Can a health center use Section 330 funds for construction or renovation?

Section 330 operational grant funds generally cannot be used for major construction. However, minor alteration and renovation (A&R) may be allowable with prior HRSA approval, subject to thresholds defined in the Notice of Award conditions. Major capital projects require separate capital development funding — HRSA periodically releases Capital Development NOFOs for this purpose. Any facility changes that alter the approved scope of project (adding or removing sites, changing service capacity) require a Change in Scope (CIS) request through EHBs before implementation. See the budget and financial management page for details on allowable costs and prior approval requirements.
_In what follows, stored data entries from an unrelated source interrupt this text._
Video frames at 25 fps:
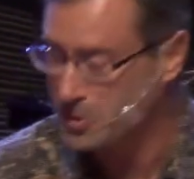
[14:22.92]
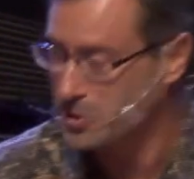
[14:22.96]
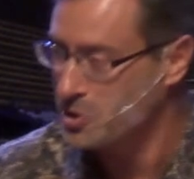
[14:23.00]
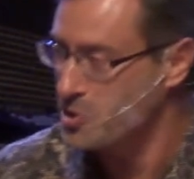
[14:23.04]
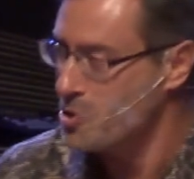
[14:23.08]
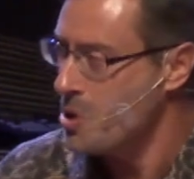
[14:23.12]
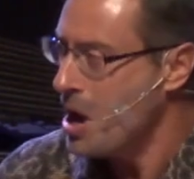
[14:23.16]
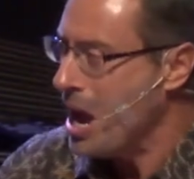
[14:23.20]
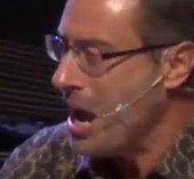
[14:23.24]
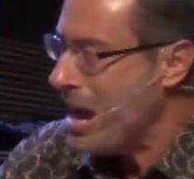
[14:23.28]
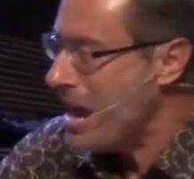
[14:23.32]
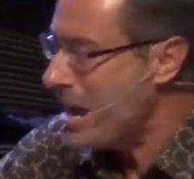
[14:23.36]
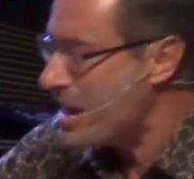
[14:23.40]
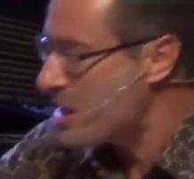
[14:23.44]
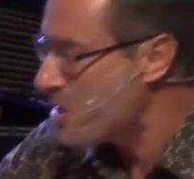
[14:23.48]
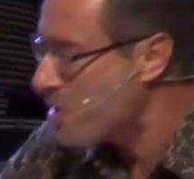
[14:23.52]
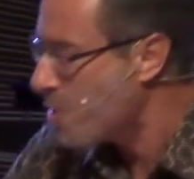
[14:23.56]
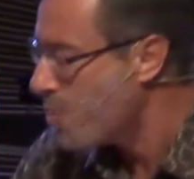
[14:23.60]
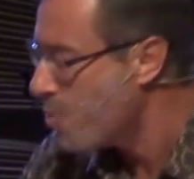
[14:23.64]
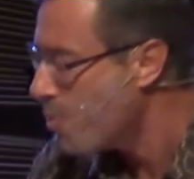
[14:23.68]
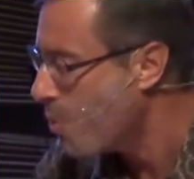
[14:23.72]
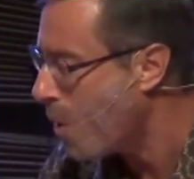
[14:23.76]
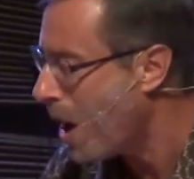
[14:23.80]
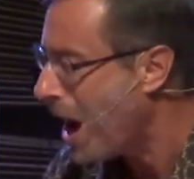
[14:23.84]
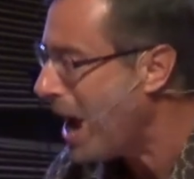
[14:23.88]
to
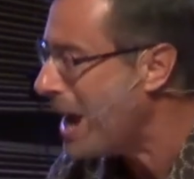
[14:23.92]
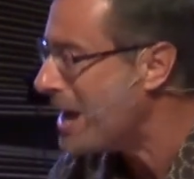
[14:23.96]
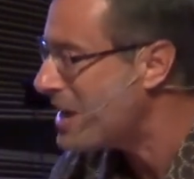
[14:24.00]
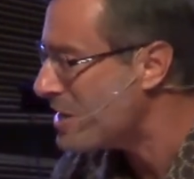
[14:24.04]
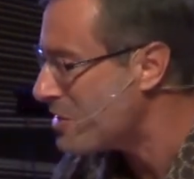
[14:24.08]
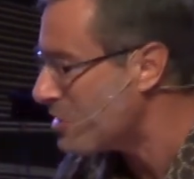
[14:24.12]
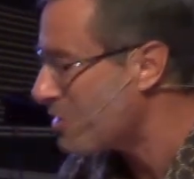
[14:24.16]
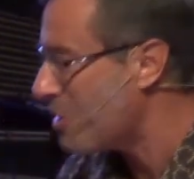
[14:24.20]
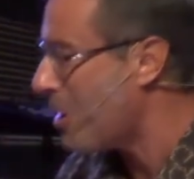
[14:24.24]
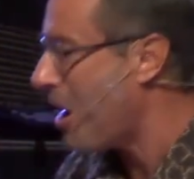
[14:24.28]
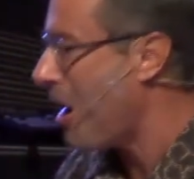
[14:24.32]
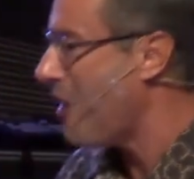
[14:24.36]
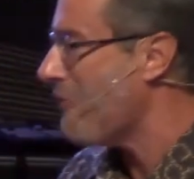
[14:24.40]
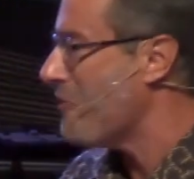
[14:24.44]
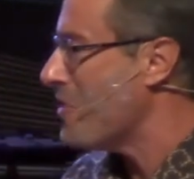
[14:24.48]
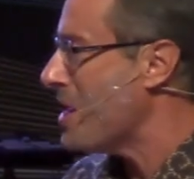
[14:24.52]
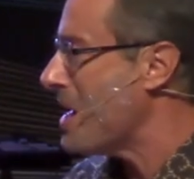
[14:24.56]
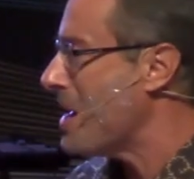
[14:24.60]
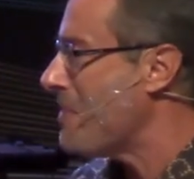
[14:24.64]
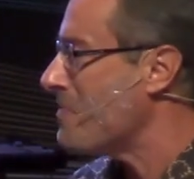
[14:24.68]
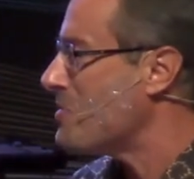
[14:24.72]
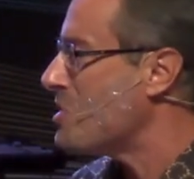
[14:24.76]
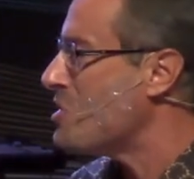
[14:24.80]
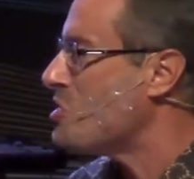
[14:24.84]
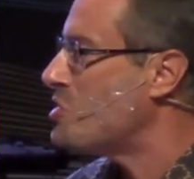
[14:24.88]
inquire of
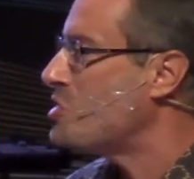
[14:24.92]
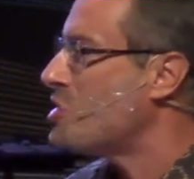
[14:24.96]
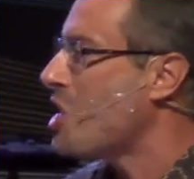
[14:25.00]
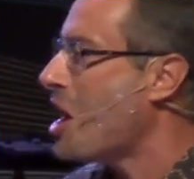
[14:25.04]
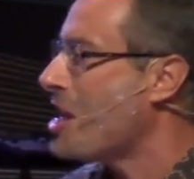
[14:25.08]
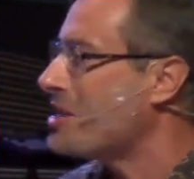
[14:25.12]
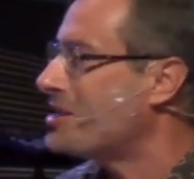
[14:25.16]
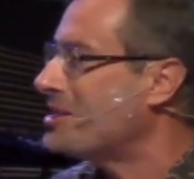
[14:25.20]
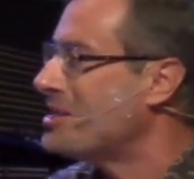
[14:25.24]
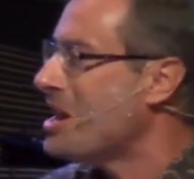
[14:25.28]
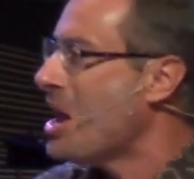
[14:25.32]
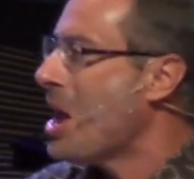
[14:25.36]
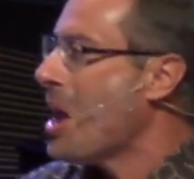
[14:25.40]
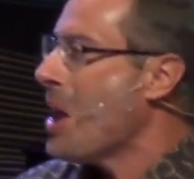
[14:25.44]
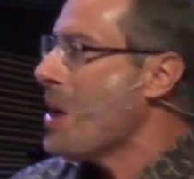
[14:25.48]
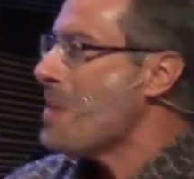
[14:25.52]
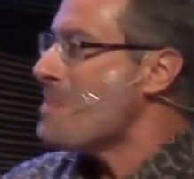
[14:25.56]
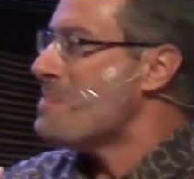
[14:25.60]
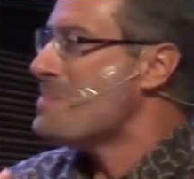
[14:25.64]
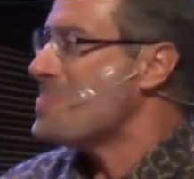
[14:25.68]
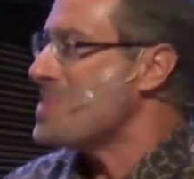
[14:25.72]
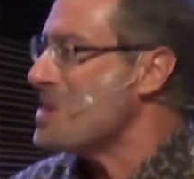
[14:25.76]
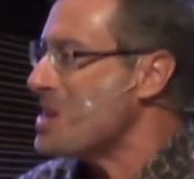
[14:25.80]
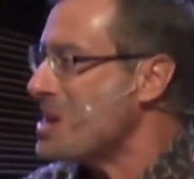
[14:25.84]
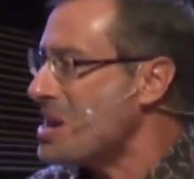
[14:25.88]
him, to just
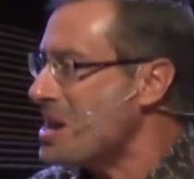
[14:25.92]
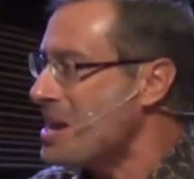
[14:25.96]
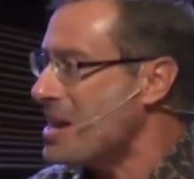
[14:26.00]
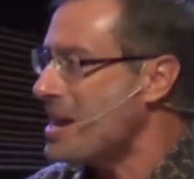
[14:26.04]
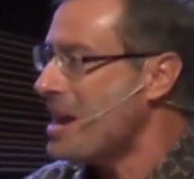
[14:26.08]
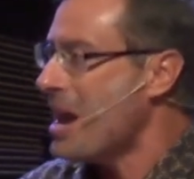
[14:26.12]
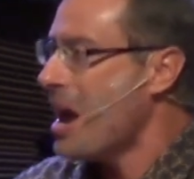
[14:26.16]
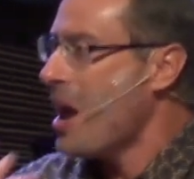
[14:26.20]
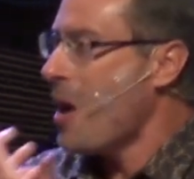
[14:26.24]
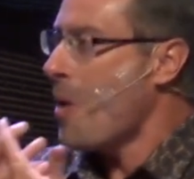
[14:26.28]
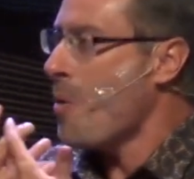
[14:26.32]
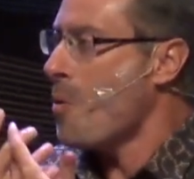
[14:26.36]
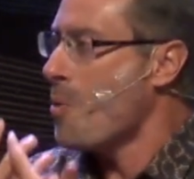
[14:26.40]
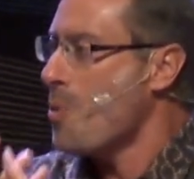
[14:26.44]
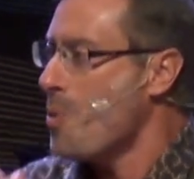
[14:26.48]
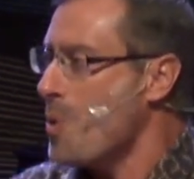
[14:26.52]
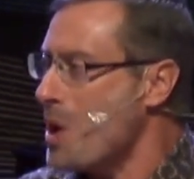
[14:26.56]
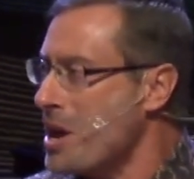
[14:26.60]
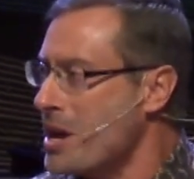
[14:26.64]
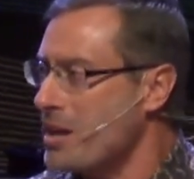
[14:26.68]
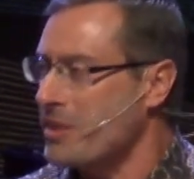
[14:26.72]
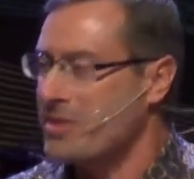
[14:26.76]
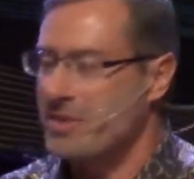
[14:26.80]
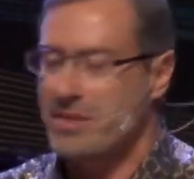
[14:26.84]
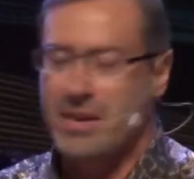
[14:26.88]
be
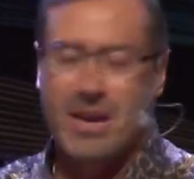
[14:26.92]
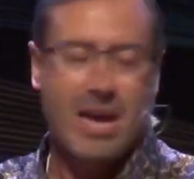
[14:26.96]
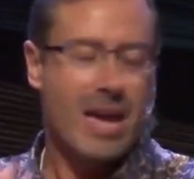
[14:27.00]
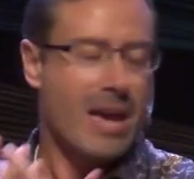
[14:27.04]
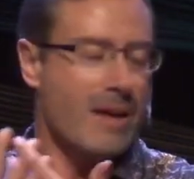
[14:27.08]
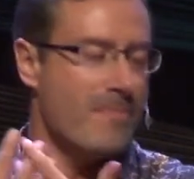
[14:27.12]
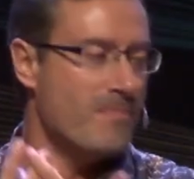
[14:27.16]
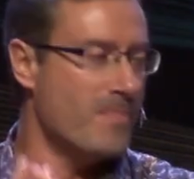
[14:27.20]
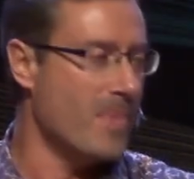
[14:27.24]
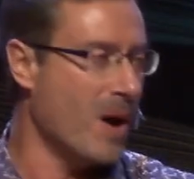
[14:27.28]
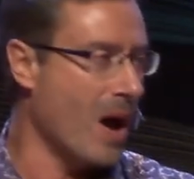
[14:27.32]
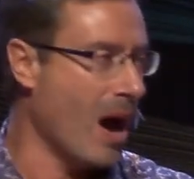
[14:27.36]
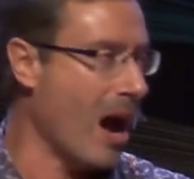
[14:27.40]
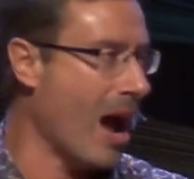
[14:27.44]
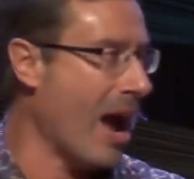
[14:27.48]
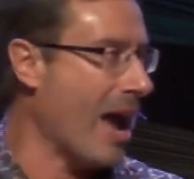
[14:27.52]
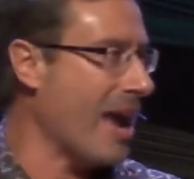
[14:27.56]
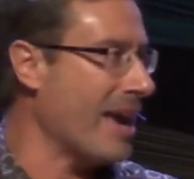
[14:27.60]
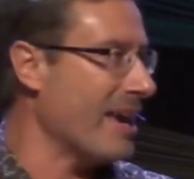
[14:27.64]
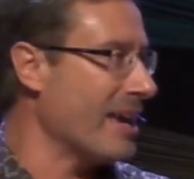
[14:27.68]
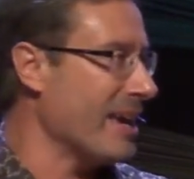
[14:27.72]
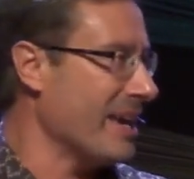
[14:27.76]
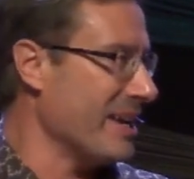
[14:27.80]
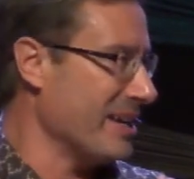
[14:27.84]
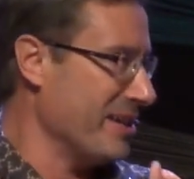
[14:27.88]
with
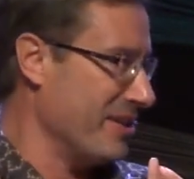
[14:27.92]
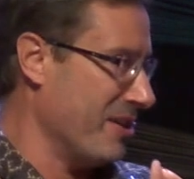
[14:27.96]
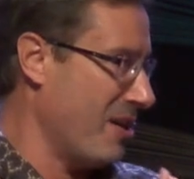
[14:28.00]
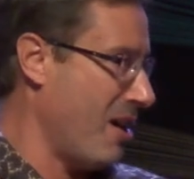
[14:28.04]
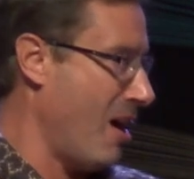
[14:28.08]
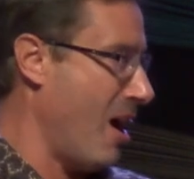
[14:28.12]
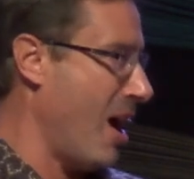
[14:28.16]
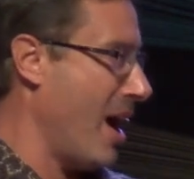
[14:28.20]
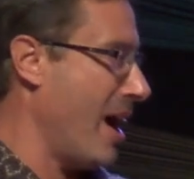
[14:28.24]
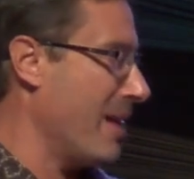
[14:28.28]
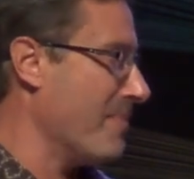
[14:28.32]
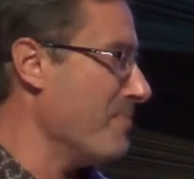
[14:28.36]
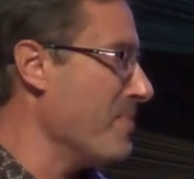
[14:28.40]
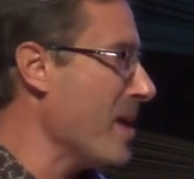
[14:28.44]
my God.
How does Section 330 interact with other federal funding?

Health centers commonly hold multiple federal awards simultaneously — Ryan White HIV/AIDS Program funds, SAMHSA behavioral health grants, CDC screening grants, and others. Each award carries its own compliance framework under 2 CFR 200, and costs must be properly allocated across funding sources. The Section 330 grant cannot be used to supplant (replace) funding available from other sources, and cost allocation plans must demonstrate that shared costs are distributed equitably. Health centers receiving $750,000 or more in total federal expenditures must complete a Single Audit that covers all federal programs. The interplay between Section 330 requirements and other federal grant requirements is one of the most challenging aspects of health center financial management.